In Afghanistan, we can give up. If you make a mess in another country, you can always get out, and give up. But we can't get out of London, and Liverpool, and Manchester, and Glasgow. And if you're fighting a war you're losing, which you can't afford to lose, what you have to do is change your strategy.
In Boston, in the late 1980s and early 1990s, gang murders doubled in a few years. Tough talk, and long prison sentences, weren't working, so a Harvard academic called David Kennedy decided to help police and youth workers try something new. He summoned gang members for "call-ins". He challenged their ideas of loyalty, and their codes of "honour". He told them about a 13-year-old girl who had been killed by a stray bullet, and asked them if they thought this was OK. He brought in a mother whose son was murdered. She was, she told them, "so broken" that she couldn't look after her other sons. "If you let yourself get killed," she said, "your mother will be standing here."
People who left gangs were told they would be given help with jobs, housing, training and addiction. People who didn't were told that if they committed a crime, the police would go after every single other member of the gang for every single crime they could find. If one suffered, they'd all suffer. You want solidarity? You got it.
It worked. Nine months after the first "call-in", gang-related murders were down by 50 per cent.

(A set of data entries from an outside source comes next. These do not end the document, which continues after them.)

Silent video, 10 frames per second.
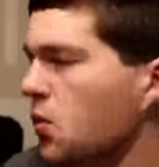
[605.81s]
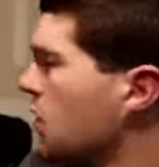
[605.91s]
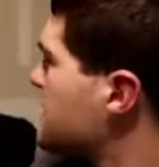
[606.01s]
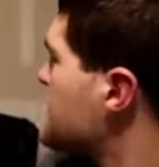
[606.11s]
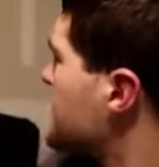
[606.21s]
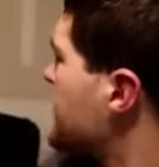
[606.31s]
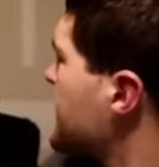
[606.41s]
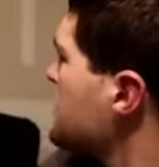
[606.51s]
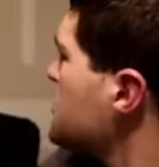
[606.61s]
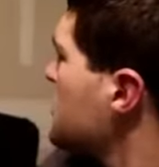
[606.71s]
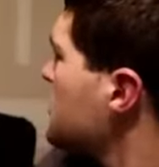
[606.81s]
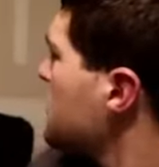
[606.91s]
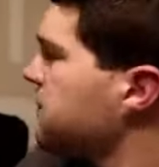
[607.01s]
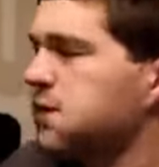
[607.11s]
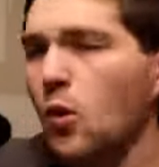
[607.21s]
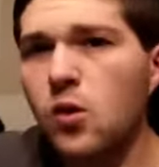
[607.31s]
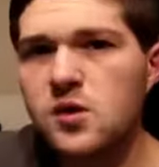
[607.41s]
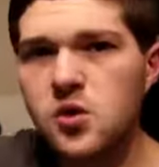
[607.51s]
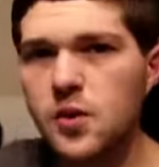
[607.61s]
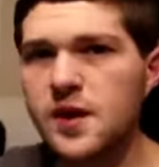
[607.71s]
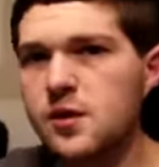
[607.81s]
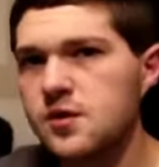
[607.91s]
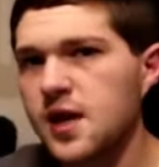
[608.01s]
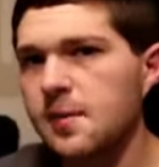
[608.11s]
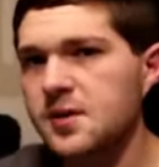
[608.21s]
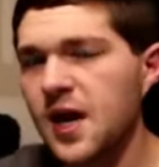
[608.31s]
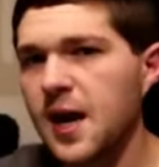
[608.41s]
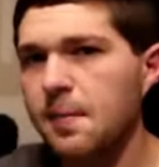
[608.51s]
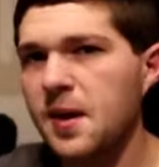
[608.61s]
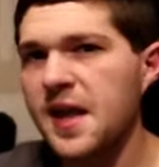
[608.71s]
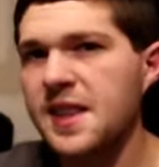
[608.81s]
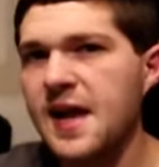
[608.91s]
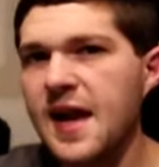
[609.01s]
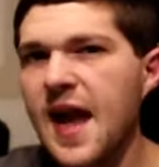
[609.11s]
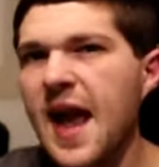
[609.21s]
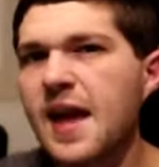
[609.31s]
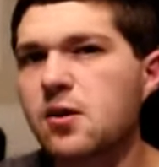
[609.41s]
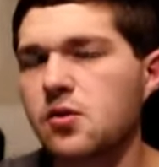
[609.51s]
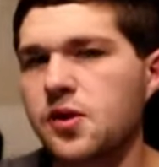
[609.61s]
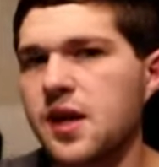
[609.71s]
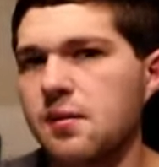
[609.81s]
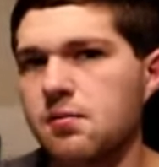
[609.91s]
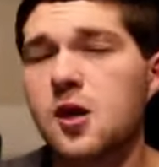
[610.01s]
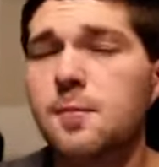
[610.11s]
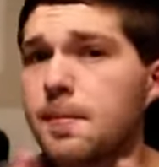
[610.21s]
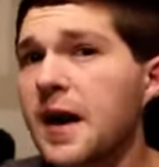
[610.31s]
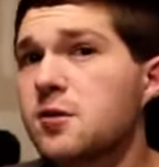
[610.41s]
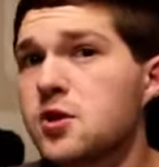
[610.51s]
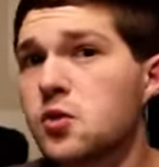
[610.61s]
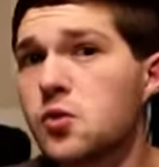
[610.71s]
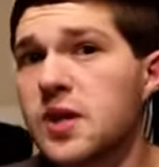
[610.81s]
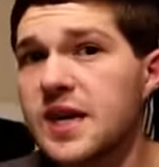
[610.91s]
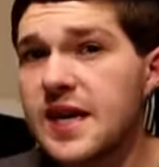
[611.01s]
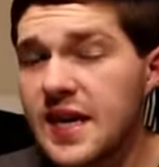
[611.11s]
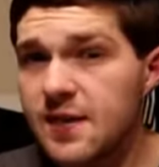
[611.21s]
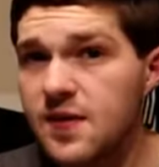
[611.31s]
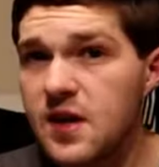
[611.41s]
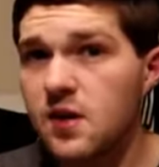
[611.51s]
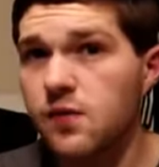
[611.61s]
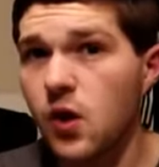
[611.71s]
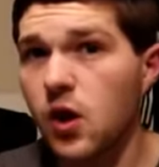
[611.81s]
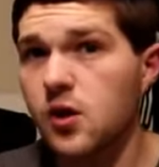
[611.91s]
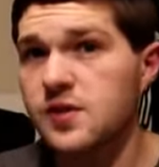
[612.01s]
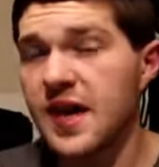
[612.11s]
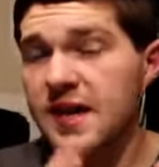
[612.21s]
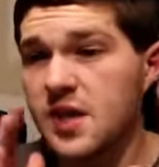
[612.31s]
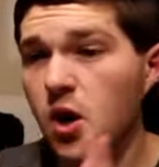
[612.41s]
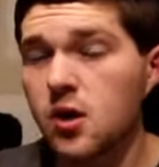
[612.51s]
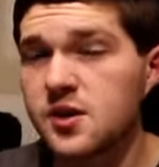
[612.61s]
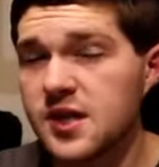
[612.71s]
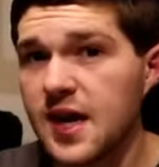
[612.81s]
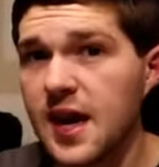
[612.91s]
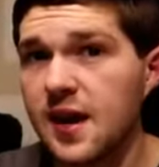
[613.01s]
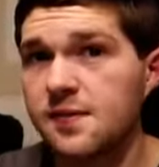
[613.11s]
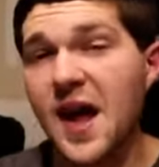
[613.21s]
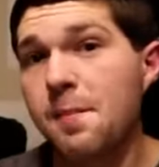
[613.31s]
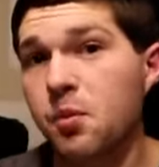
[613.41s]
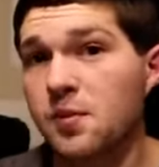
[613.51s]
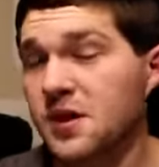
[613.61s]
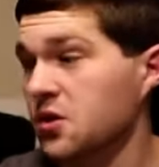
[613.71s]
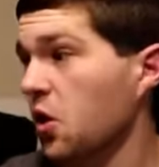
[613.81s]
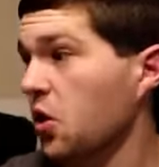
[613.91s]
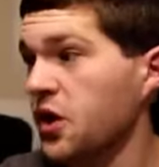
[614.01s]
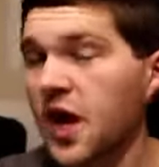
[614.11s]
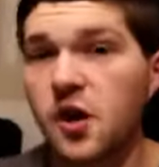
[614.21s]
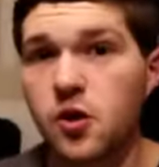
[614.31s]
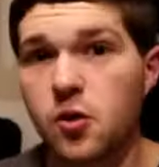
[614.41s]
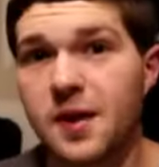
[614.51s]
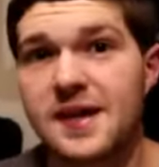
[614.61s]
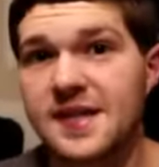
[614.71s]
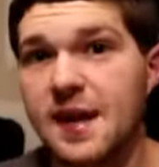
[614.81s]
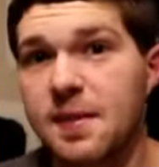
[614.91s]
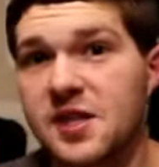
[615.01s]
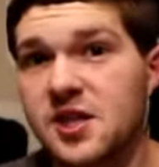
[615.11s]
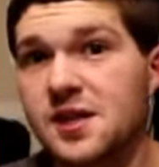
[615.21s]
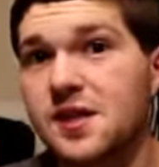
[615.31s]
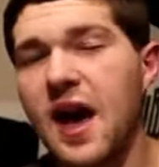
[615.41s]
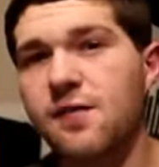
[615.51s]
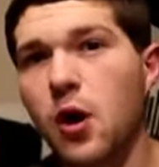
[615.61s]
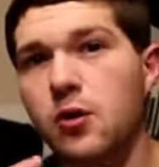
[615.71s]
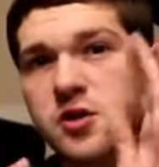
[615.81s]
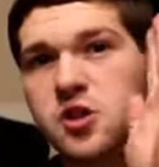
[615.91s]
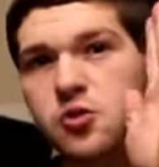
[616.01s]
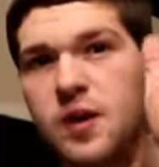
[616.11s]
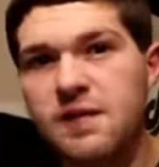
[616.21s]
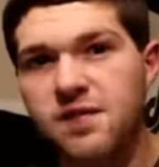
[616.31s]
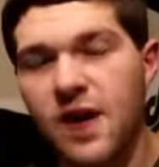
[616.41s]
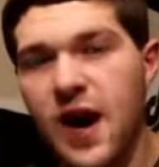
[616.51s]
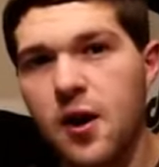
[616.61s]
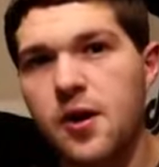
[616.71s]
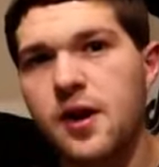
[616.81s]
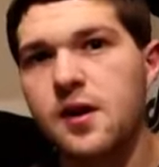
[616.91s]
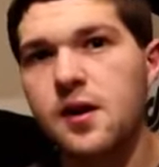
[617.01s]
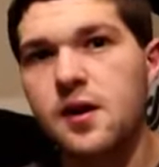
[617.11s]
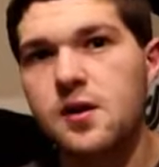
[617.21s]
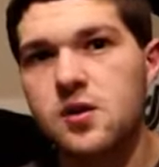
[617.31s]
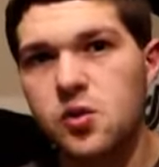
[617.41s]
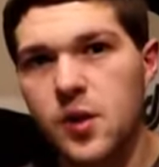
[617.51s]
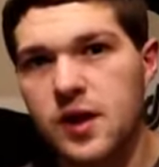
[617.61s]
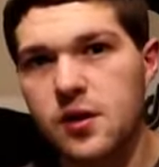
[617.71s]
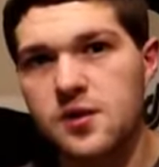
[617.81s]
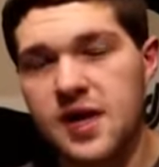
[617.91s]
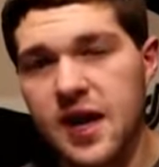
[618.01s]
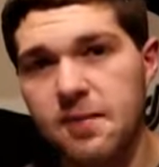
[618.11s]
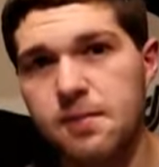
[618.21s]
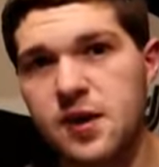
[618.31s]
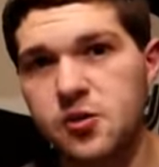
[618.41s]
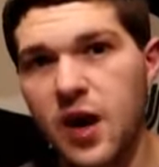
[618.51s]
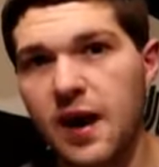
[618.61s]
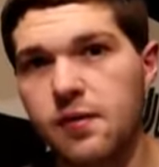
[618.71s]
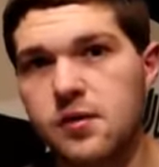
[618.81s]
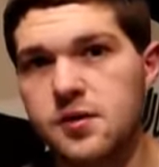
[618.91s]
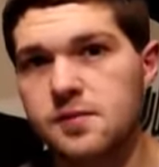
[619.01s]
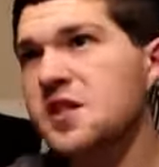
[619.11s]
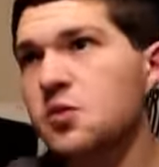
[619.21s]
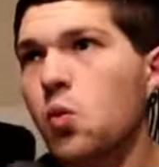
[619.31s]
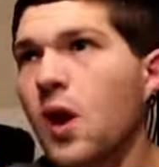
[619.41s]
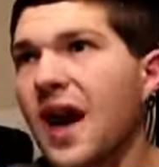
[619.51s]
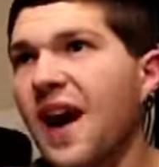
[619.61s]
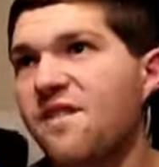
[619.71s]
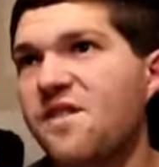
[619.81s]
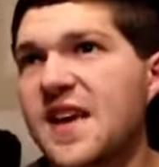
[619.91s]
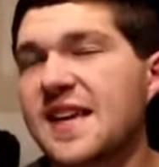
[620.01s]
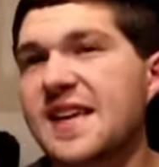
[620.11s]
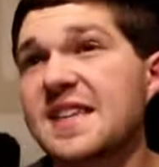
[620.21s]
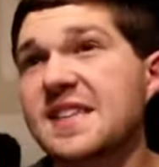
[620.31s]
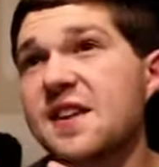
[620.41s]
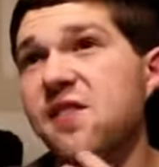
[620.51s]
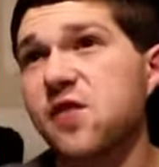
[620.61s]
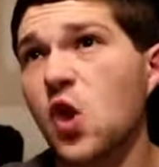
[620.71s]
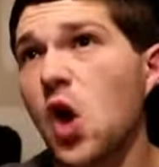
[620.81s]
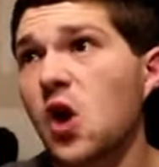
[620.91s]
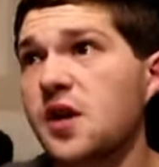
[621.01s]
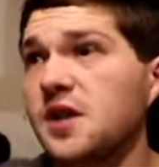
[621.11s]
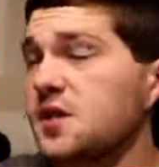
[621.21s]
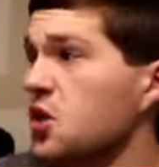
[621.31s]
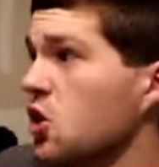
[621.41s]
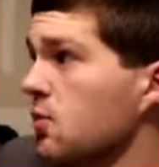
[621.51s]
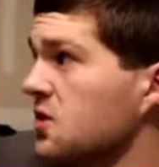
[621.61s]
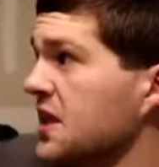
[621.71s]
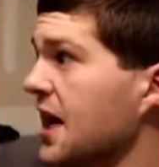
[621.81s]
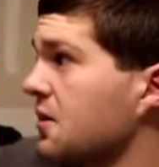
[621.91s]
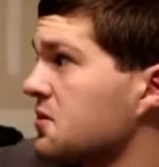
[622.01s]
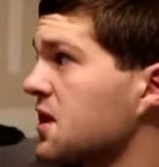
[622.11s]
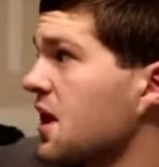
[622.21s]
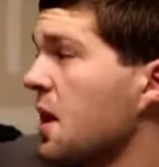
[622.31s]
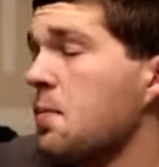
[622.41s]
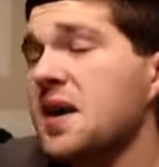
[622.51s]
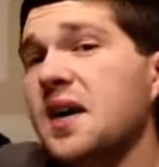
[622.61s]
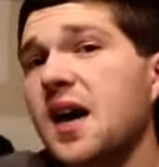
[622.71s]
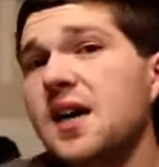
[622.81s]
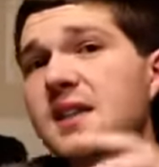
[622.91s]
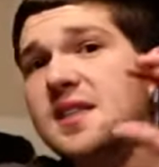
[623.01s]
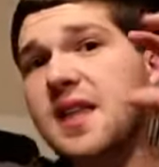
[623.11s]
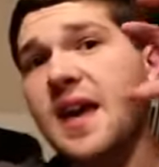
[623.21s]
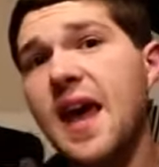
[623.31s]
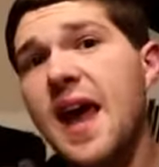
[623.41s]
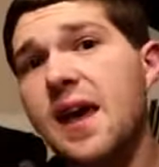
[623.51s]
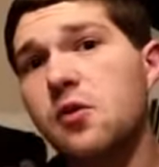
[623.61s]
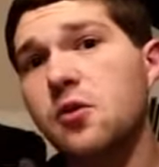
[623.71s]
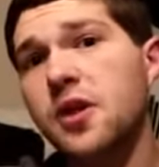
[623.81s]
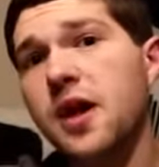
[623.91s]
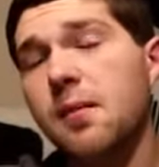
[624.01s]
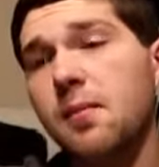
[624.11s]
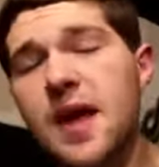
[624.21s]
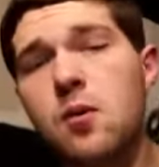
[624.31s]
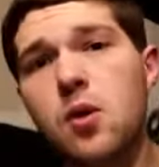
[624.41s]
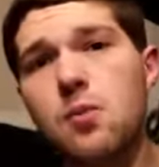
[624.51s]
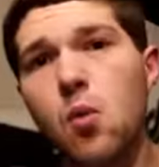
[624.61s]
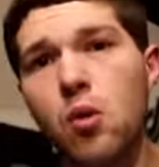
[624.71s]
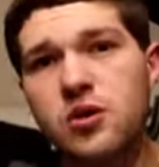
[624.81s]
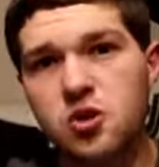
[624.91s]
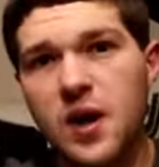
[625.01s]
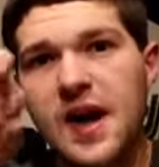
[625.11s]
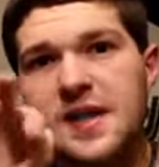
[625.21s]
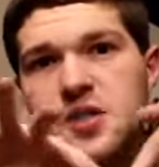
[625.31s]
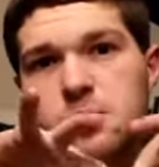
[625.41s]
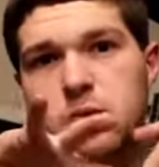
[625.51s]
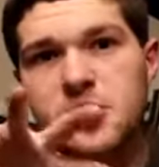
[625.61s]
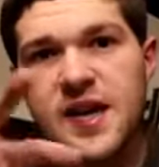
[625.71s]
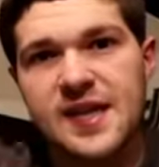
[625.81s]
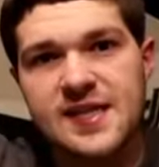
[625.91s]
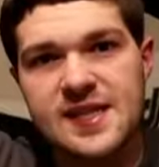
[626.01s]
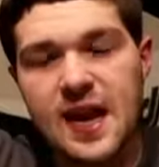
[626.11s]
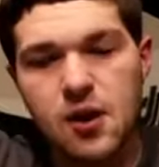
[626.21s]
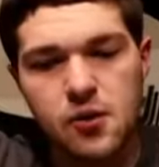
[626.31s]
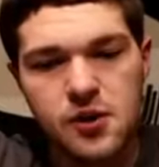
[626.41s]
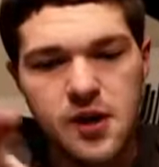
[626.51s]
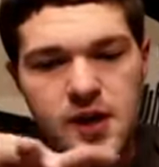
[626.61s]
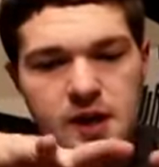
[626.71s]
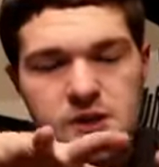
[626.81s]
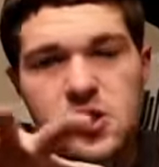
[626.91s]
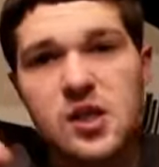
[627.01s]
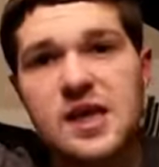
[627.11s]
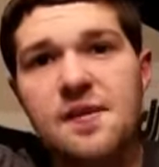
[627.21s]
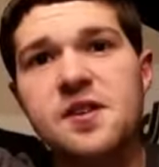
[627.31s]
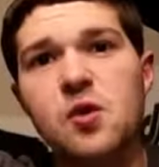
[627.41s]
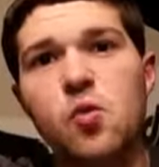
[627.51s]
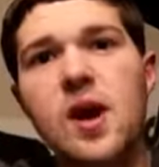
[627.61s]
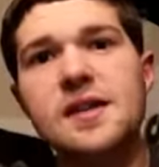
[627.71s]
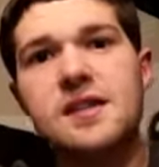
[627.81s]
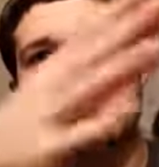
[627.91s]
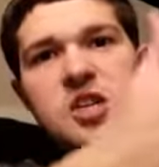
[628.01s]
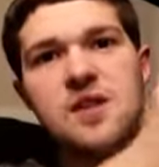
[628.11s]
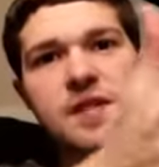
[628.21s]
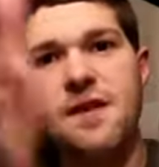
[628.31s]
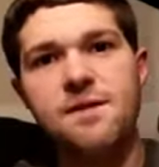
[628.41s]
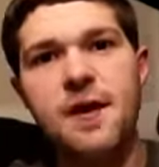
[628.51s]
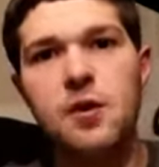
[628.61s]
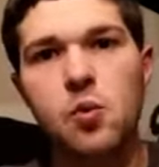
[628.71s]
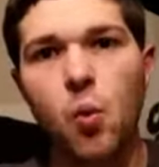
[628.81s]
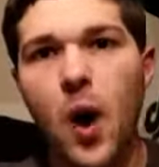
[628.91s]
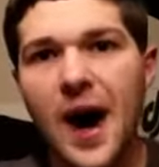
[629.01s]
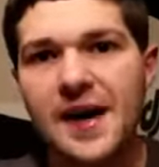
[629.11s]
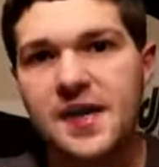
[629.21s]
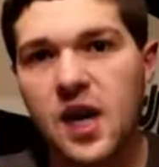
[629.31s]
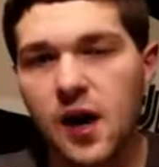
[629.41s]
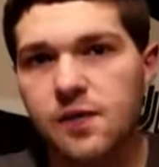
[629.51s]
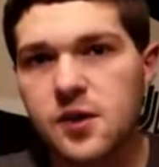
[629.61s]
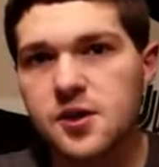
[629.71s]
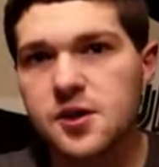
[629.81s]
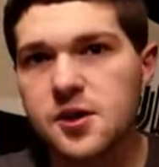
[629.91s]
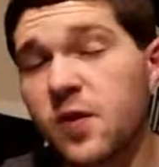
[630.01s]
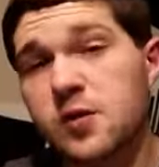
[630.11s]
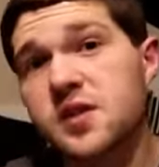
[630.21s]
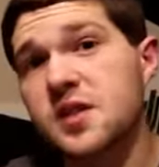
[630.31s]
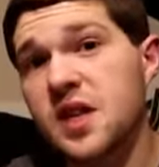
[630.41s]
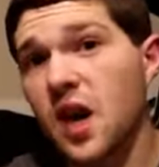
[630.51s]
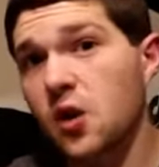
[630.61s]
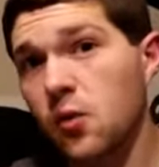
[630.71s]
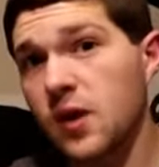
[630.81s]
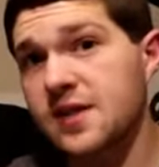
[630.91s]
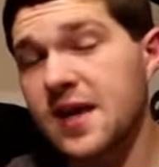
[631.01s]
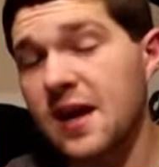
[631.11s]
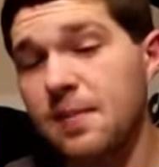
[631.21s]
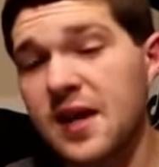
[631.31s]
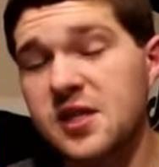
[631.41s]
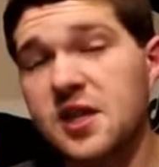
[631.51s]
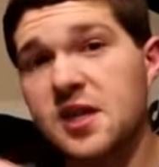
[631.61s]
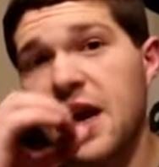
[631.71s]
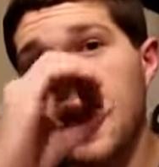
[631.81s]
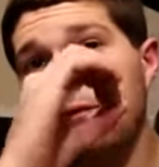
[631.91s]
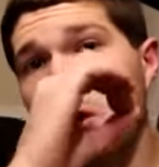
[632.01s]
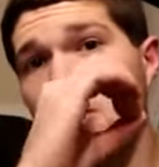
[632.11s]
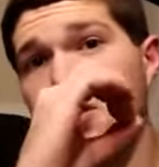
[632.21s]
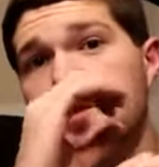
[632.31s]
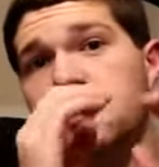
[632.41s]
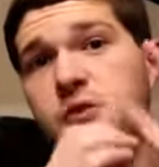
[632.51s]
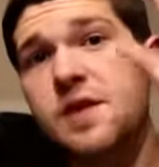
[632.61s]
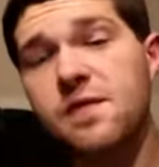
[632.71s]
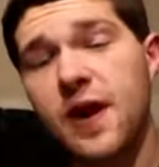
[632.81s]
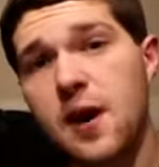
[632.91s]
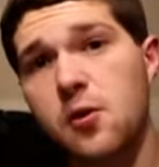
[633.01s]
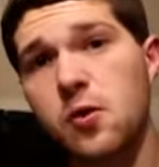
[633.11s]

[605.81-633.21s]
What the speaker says: was they took 4 tweeters up top and they angled them. Compared to the EV Evolves and the RCF and pretty much all the other arrays that I mentioned have all straight firing tweeters and mid drivers, which is what I think is the flaw in the turbo sounds. Because they angled them, they were more trying to project sound to the left and right to achieve that very wide coverage, versus the other ones that I mentioned have all the straight firing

It has worked in Glasgow, too, where Karyn McCluskey, the head of intelligence at Strathclyde police, decided to try Kennedy's model. At the first "call-in", in 2008, a pensioner told 120 gang members that he was too scared to walk past them to get his pension. An A&E consultant described the terrible injuries he had to treat. A mother talked about how her son was attacked by a gang with machetes, and lost his fingers as he tried to protect his face. "We had gang members crying," says McCluskey, "because regardless of how good or bad their parents are, they love their mums. That," she says, "was the most powerful thing in the US, and it was the most powerful thing here."
It's probably too late for the young men who shot Thusha Kamaleswaran. They haven't shown any signs of caring about the lives they've wrecked, and it doesn't look as though they're about to start now. But they might want to meet some of the young black men outside my local job centre in Dalston. "It's just a fact," one told the Evening Standard on Monday, "that there are certain jobs that are never going to be available for black people, 'cos of the stereotype thing. People in gangs," he said, "is just making it bad for everyone else."
You can't change a culture overnight. You can't make hopeless parents suddenly brilliant, or turn teenagers with no moral framework into responsible members of society. But you can find ways of showing them that their stupid gangs, with stupid names, and stupid codes, are the kind of thing you'd only take part in if you weren't up to anything else. Kennedy's programme seems to do that. I think we should give it a go.